### What to do
Return the records below exactly; pictures stay out.

### Task inputs
"""

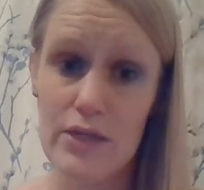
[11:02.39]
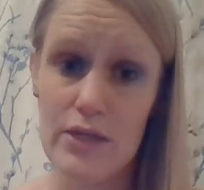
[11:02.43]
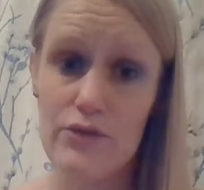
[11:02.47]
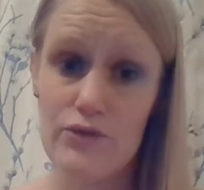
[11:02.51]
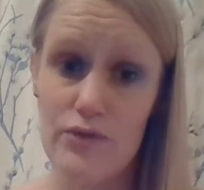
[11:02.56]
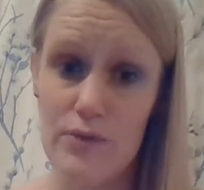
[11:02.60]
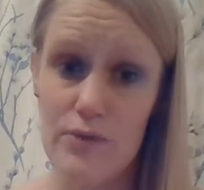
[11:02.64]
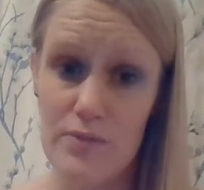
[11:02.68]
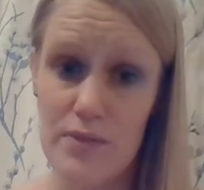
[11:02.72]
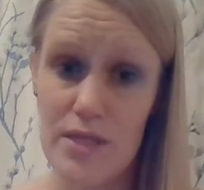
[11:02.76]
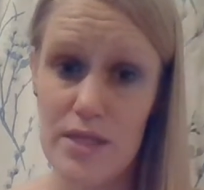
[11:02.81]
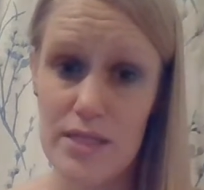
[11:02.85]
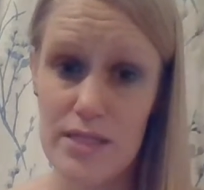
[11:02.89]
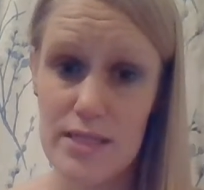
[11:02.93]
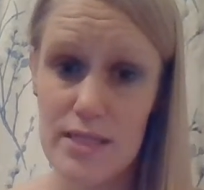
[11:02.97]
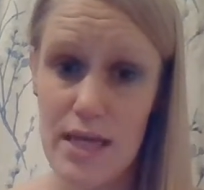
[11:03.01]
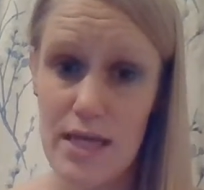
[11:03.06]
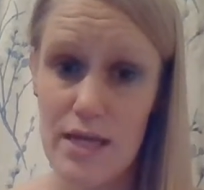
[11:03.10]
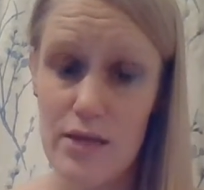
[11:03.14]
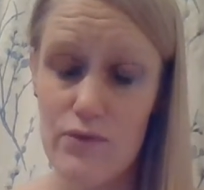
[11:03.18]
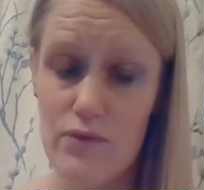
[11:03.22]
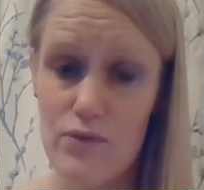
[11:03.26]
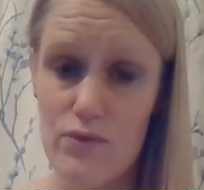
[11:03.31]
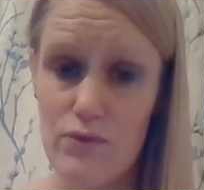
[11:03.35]
That's not
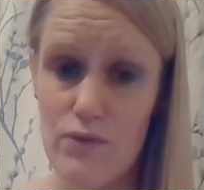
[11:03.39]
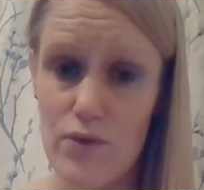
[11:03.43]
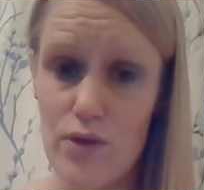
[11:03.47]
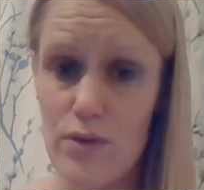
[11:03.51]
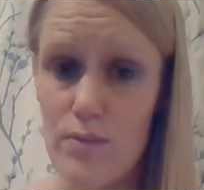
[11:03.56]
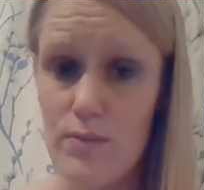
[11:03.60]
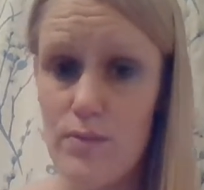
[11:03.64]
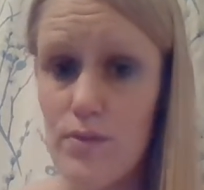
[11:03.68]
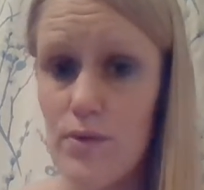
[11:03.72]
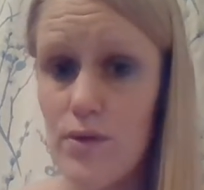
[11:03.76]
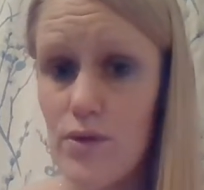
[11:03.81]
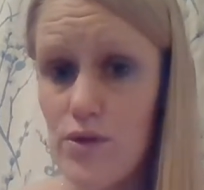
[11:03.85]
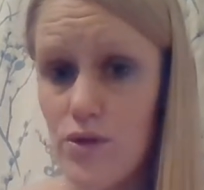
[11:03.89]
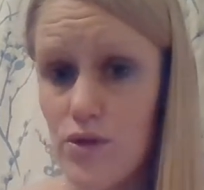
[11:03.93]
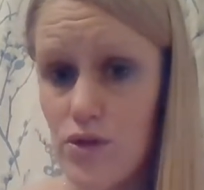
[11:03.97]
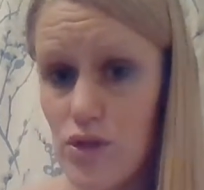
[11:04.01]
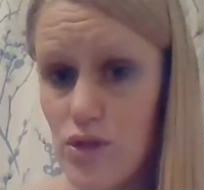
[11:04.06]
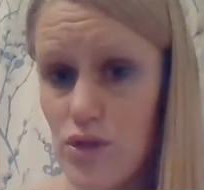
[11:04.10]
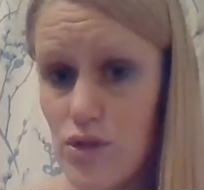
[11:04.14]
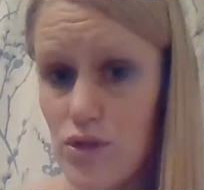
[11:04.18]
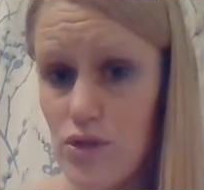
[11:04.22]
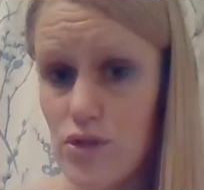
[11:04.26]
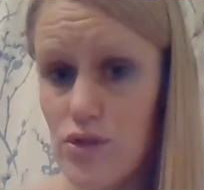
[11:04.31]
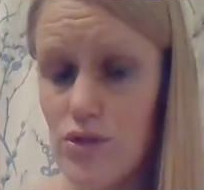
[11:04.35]
exactly what I'm saying.
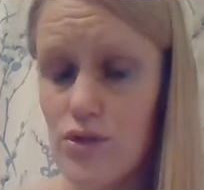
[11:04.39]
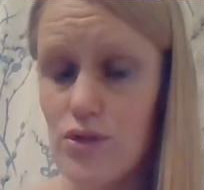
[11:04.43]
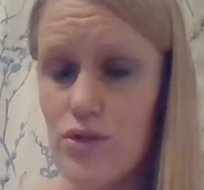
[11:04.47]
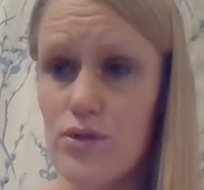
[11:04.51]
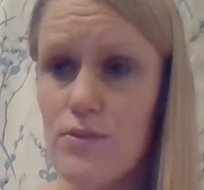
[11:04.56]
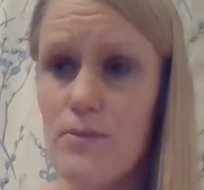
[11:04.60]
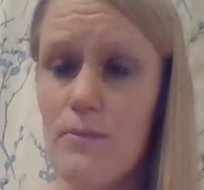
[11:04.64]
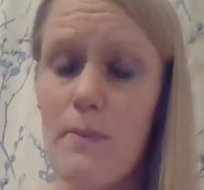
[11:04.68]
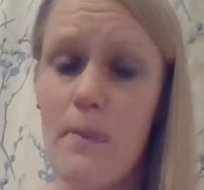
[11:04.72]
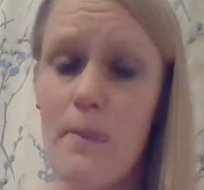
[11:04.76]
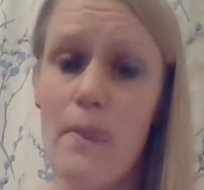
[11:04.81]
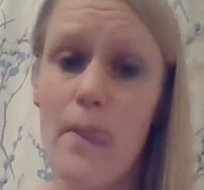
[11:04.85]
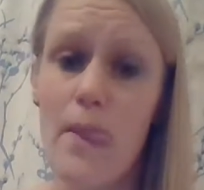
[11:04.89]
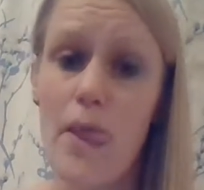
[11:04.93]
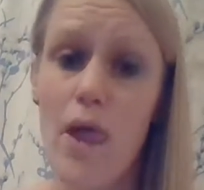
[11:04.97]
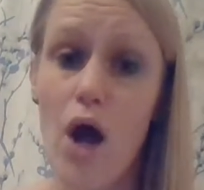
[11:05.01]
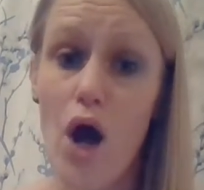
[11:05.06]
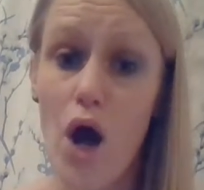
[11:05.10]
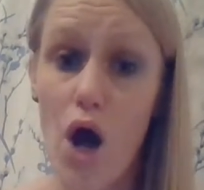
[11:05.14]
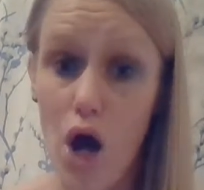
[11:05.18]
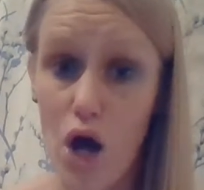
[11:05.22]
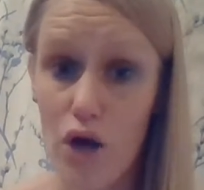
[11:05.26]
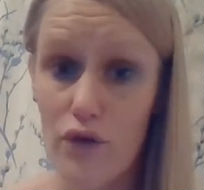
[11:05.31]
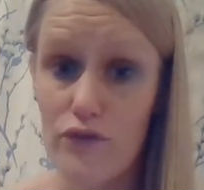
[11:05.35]
I'm saying jump
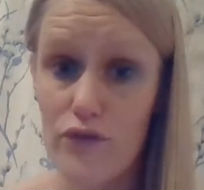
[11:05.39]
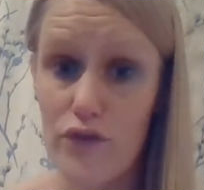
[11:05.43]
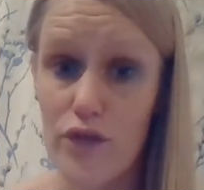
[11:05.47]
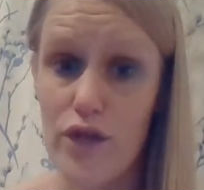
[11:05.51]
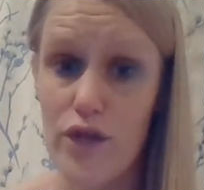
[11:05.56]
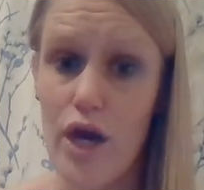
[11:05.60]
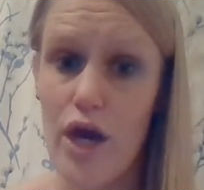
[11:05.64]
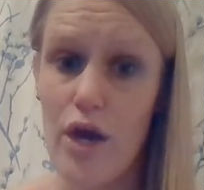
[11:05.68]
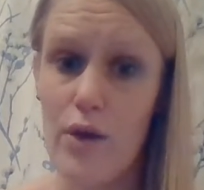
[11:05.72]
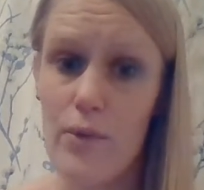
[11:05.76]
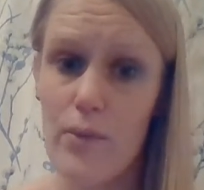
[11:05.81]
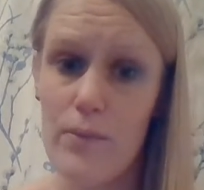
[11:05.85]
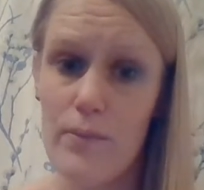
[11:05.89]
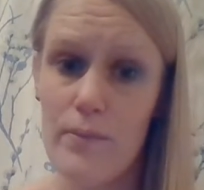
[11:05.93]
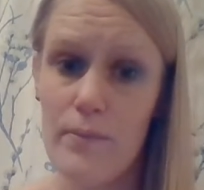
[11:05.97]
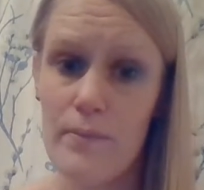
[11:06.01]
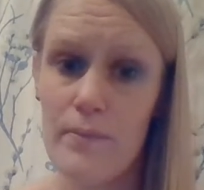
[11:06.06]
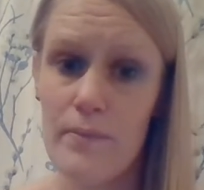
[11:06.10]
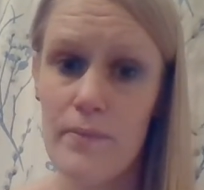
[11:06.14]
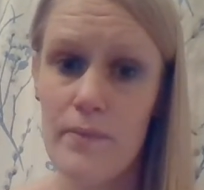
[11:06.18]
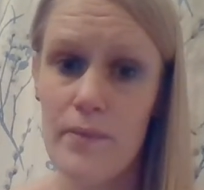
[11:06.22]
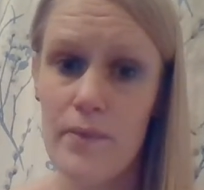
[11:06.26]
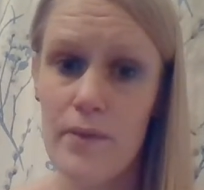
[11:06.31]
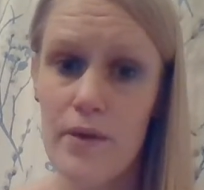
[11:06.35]
in and commit
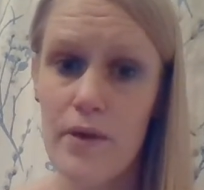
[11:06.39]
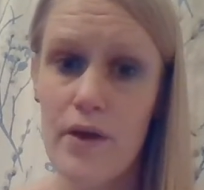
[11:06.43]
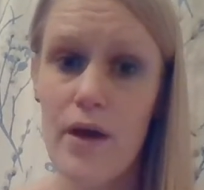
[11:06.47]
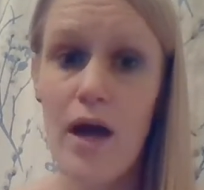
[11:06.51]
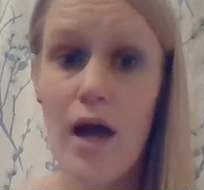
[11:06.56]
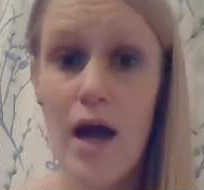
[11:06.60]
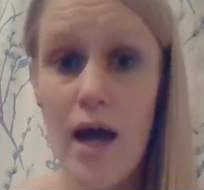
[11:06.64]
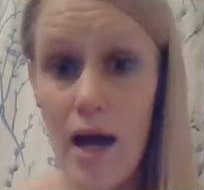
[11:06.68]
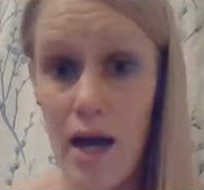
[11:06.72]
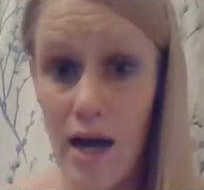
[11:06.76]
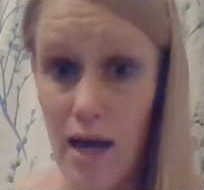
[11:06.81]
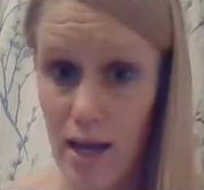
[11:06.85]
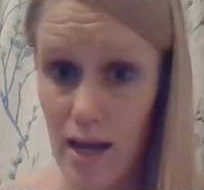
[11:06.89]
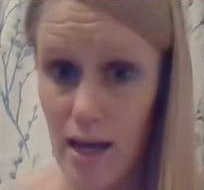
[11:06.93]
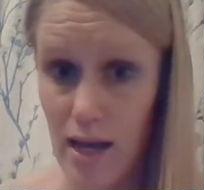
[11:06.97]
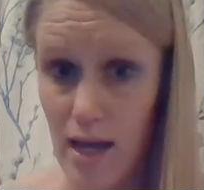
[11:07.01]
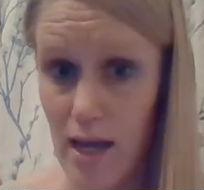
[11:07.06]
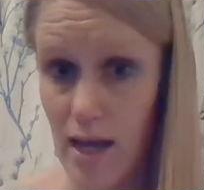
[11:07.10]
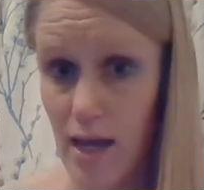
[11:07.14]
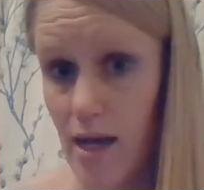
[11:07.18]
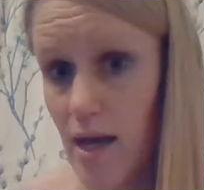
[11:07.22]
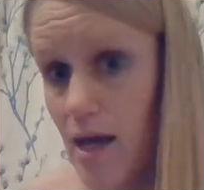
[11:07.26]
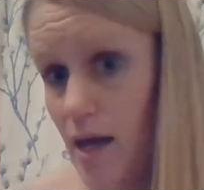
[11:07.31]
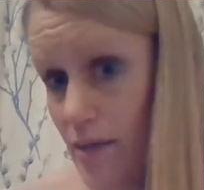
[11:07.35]
to a big
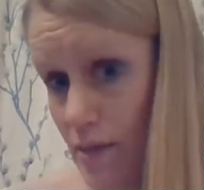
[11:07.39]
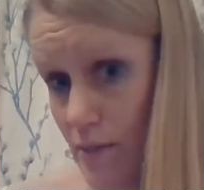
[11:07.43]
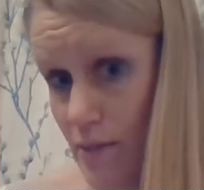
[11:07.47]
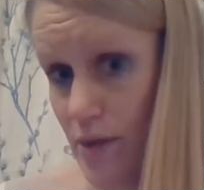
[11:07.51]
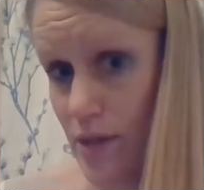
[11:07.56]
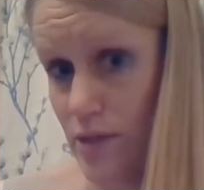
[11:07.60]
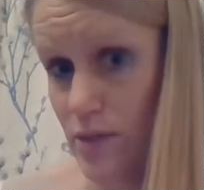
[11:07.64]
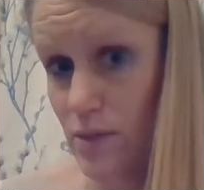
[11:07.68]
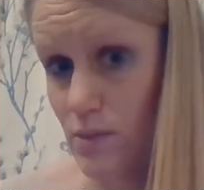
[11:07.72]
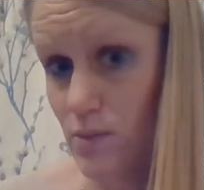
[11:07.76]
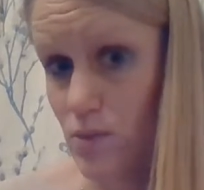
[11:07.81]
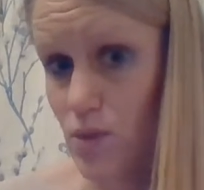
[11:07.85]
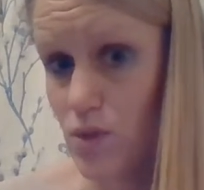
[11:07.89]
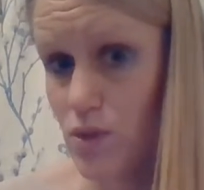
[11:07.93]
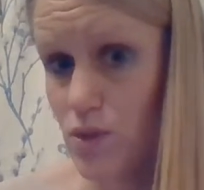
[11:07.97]
dream or goal.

"""

### Written solution
[11:02.39]
[11:02.43]
[11:02.47]
[11:02.51]
[11:02.56]
[11:02.60]
[11:02.64]
[11:02.68]
[11:02.72]
[11:02.76]
[11:02.81]
[11:02.85]
[11:02.89]
[11:02.93]
[11:02.97]
[11:03.01]
[11:03.06]
[11:03.10]
[11:03.14]
[11:03.18]
[11:03.22]
[11:03.26]
[11:03.31]
[11:03.35]
That's not
[11:03.39]
[11:03.43]
[11:03.47]
[11:03.51]
[11:03.56]
[11:03.60]
[11:03.64]
[11:03.68]
[11:03.72]
[11:03.76]
[11:03.81]
[11:03.85]
[11:03.89]
[11:03.93]
[11:03.97]
[11:04.01]
[11:04.06]
[11:04.10]
[11:04.14]
[11:04.18]
[11:04.22]
[11:04.26]
[11:04.31]
[11:04.35]
exactly what I'm saying.
[11:04.39]
[11:04.43]
[11:04.47]
[11:04.51]
[11:04.56]
[11:04.60]
[11:04.64]
[11:04.68]
[11:04.72]
[11:04.76]
[11:04.81]
[11:04.85]
[11:04.89]
[11:04.93]
[11:04.97]
[11:05.01]
[11:05.06]
[11:05.10]
[11:05.14]
[11:05.18]
[11:05.22]
[11:05.26]
[11:05.31]
[11:05.35]
I'm saying jump
[11:05.39]
[11:05.43]
[11:05.47]
[11:05.51]
[11:05.56]
[11:05.60]
[11:05.64]
[11:05.68]
[11:05.72]
[11:05.76]
[11:05.81]
[11:05.85]
[11:05.89]
[11:05.93]
[11:05.97]
[11:06.01]
[11:06.06]
[11:06.10]
[11:06.14]
[11:06.18]
[11:06.22]
[11:06.26]
[11:06.31]
[11:06.35]
in and commit
[11:06.39]
[11:06.43]
[11:06.47]
[11:06.51]
[11:06.56]
[11:06.60]
[11:06.64]
[11:06.68]
[11:06.72]
[11:06.76]
[11:06.81]
[11:06.85]
[11:06.89]
[11:06.93]
[11:06.97]
[11:07.01]
[11:07.06]
[11:07.10]
[11:07.14]
[11:07.18]
[11:07.22]
[11:07.26]
[11:07.31]
[11:07.35]
to a big
[11:07.39]
[11:07.43]
[11:07.47]
[11:07.51]
[11:07.56]
[11:07.60]
[11:07.64]
[11:07.68]
[11:07.72]
[11:07.76]
[11:07.81]
[11:07.85]
[11:07.89]
[11:07.93]
[11:07.97]
dream or goal.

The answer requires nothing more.